:: DATA ::
####
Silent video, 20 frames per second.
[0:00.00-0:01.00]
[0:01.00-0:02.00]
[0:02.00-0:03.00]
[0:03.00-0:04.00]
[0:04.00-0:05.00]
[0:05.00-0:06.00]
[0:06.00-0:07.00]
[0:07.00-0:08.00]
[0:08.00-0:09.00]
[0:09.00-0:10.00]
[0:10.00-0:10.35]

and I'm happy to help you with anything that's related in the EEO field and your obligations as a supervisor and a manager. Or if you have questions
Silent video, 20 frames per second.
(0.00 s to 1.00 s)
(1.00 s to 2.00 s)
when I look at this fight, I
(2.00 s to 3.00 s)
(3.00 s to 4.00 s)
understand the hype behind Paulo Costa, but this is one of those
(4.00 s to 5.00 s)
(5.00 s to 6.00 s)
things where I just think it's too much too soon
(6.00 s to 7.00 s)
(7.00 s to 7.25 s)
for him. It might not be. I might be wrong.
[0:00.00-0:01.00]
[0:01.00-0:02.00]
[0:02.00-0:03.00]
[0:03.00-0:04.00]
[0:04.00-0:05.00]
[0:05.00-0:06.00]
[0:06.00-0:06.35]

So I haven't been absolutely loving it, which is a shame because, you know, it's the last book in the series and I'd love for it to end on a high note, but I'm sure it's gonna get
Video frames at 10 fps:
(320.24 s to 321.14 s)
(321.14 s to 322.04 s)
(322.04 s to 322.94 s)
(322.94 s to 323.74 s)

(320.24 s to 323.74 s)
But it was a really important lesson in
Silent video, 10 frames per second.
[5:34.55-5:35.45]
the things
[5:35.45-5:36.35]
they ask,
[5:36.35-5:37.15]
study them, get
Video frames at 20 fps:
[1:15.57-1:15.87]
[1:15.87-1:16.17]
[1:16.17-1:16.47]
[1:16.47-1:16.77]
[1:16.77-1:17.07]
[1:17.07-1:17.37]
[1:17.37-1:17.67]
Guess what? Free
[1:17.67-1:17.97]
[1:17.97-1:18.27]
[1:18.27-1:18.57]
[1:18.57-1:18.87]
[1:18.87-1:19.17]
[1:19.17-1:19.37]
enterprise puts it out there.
####
:: TASK TO CARRY OUT ::
An exact copy of the lines above between the line holding "(321.14 s to 322.04 s)" and the line holding "[1:15.57-1:15.87]", inclusive, is the whole answer.

:: PROBLEM SOLUTION ::
(321.14 s to 322.04 s)
(322.04 s to 322.94 s)
(322.94 s to 323.74 s)

(320.24 s to 323.74 s)
But it was a really important lesson in
Silent video, 10 frames per second.
[5:34.55-5:35.45]
the things
[5:35.45-5:36.35]
they ask,
[5:36.35-5:37.15]
study them, get
Video frames at 20 fps:
[1:15.57-1:15.87]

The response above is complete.